Lecture review of active/passive transport

Overview of Cellular Transport Mechanisms

Types of Transport

  • Active Transport

    • Requires energy

    • Primary method: ATP

  • Passive Transport

    • Does not require energy

Types of Passive Transport

  1. Simple Diffusion

    • Involves small, unpolar, and uncharged molecules directly crossing the membrane.

    • Example: Lipids

    • Phospholipid bilayer structure:

    • Middle layer: Nonpolar

  2. Facilitated Diffusion

    • Involves the use of protein channels:

      • Ion Channel

      • Shape: resembles a doughnut with a hole in the middle.

      • Example: Specific to potassium ions (only allows potassium to pass in/out; not calcium or chloride).

      • Carrier Protein

      • Structure: has a binding site for molecules.

      • Acts like a trapdoor allowing entry/exit of molecules after binding.

  3. Osmosis

    • Movement of the solvent (mostly water) from high to low concentration.

    • Non-penetrating solutes cannot move, but solvents can.

Types of Active Transport

  1. Primary Active Transport

    • Utilizes ATP directly.

    • Example: Sodium-Potassium Pump

      • Moves 3 sodium ions out and 2 potassium ions in against their gradients.

      • Movement against the gradient requires energy, akin to rolling a ball uphill.

  2. Secondary Active Transport

    • Utilizes the concentration gradient of ions created by primary active transport, thus not requiring ATP directly.

    • Types:

      • Cotransport (symport)

      • Two ions/molecules move in the same direction; e.g., sodium-glucose transporter.

      • Antiport

      • Two ions/molecules move in opposite directions.

      • Example: Ion moves down its gradient while another molecule moves against.

  3. Vesicular Transport

    • Involves transport mechanisms that utilize vesicles to move large molecules.

    • Types:

      • Endocytosis:

      • Phagocytosis: White blood cells engulfing pathogens via pseudopodia to form a vesicle.

      • Pinocytosis: Random uptake of fluid; analogy: "pinot" for drinking.

      • Receptor-mediated Endocytosis: Specific molecules trigger vesicle formation upon binding to receptors.

      • Exocytosis: Process of expelling materials from the cell.

      • Transcytosis: Combination of endo- and exocytosis whereby substances are moved through the cell to the opposite side.

Tonicity and Its Implications

  • Tonicity: Refers to the concentration of extracellular fluid relative to the intracellular fluid (ICF). Impacts cell behavior.

  • Hypotonic solution:

    • Definition: Lower solute concentration outside the cell compared to the inside.

    • Example: If intracellular concentration is 300 mOsm and the extracellular concentration is 275 mOsm, the solution is hypotonic, and cells will absorb water, leading to hemolysis (for red blood cells).

  • Isotonic solution:

    • Equal concentration of solutes outside and inside (e.g., 300 mOsm inside and outside).

  • Hypertonic solution:

    • Higher solute concentration outside than inside. This leads to water moving out of the cell, causing crenation (cell shrinks).

Summary of Key Terms

  • Active Transport: Needs energy (ATP).

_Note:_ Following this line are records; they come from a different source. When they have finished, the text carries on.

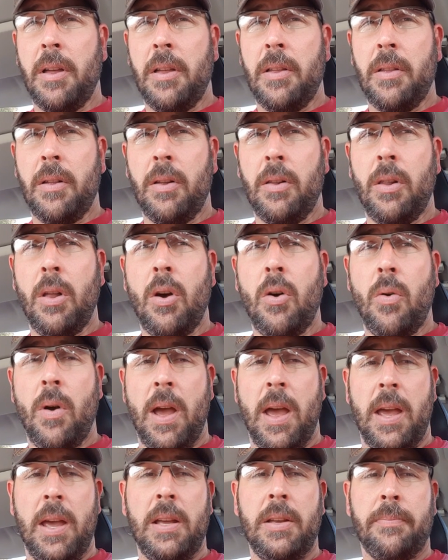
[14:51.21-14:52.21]
the low
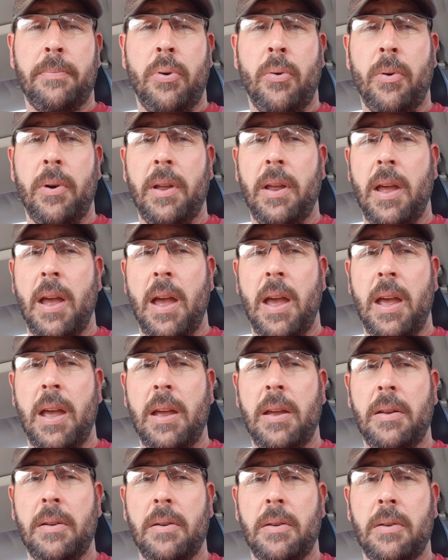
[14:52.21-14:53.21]

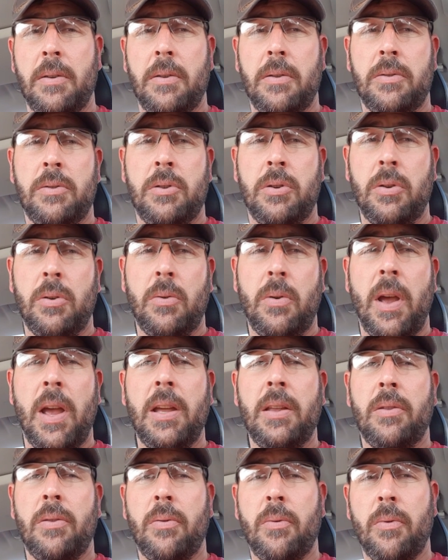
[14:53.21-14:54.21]

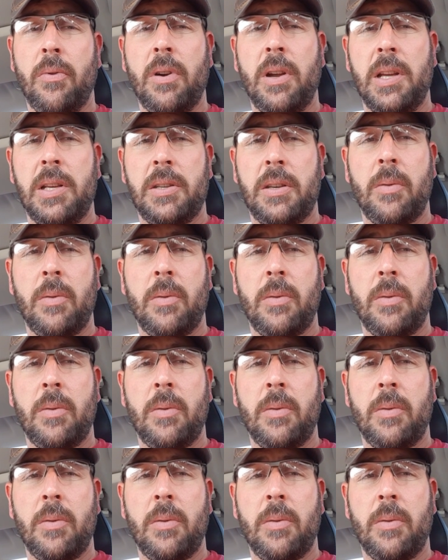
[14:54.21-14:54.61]
8.8283,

  • Passive Transport: No energy needed; driven by concentration gradients.

  • Facilitated Diffusion: Transport with the help of protein channels or carriers.

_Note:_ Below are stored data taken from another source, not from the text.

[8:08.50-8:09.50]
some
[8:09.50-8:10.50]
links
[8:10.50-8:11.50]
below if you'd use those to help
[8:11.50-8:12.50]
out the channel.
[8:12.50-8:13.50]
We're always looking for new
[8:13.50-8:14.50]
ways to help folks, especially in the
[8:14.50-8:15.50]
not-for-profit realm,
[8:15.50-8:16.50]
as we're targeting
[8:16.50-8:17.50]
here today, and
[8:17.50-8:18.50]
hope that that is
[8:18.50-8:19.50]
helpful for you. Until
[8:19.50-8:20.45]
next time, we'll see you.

  • Osmosis: Movement of water based on concentration differences.

  • Hemolysis: The bursting of red blood cells in hypotonic solutions.

  • Crenation: Shrinkage of cells in hypertonic solutions.

Important Concepts

  • Concentration Gradient: The difference in solute concentration across a membrane; critical for passive transport mechanisms.

  • Solvent vs. Solute:

    • Solvent: Typically water (moves in osmosis).

    • Solute: Particles dissolved in the solvent (cannot move in osmosis if non-penetrating).

  • Example Calculations in Tonicity: Comparing mOsm to determine the tonicity of solutions to predict cell behavior.